Data to use section start

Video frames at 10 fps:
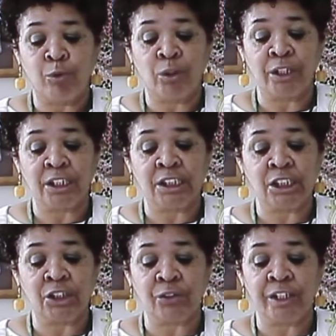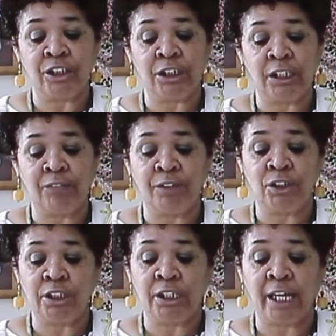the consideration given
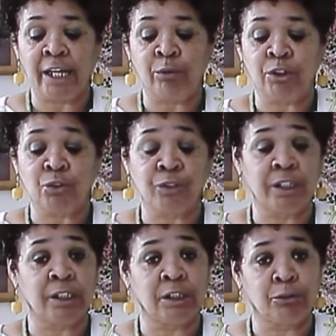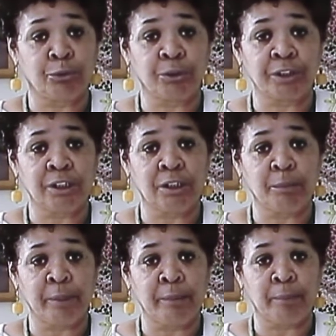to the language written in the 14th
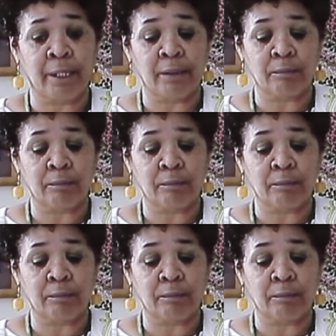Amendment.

Data to use section end
Data to use section start

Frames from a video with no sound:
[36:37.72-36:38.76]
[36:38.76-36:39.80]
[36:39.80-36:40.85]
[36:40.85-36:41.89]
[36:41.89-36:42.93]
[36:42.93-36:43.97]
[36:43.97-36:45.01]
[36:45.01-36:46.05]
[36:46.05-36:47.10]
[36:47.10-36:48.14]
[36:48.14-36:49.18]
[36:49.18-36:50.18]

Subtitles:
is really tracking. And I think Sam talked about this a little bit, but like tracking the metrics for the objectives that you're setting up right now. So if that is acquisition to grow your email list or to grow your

Data to use section end
Data to use section start

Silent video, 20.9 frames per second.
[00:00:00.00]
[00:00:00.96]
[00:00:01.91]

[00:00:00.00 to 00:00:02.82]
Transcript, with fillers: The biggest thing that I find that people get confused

Data to use section end

▶ **Task prompt**: From the data, collect all lines where the string "with" appears.

▶ **Response for this exercise**:
Frames from a video with no sound:
Transcript, with fillers: The biggest thing that I find that people get confused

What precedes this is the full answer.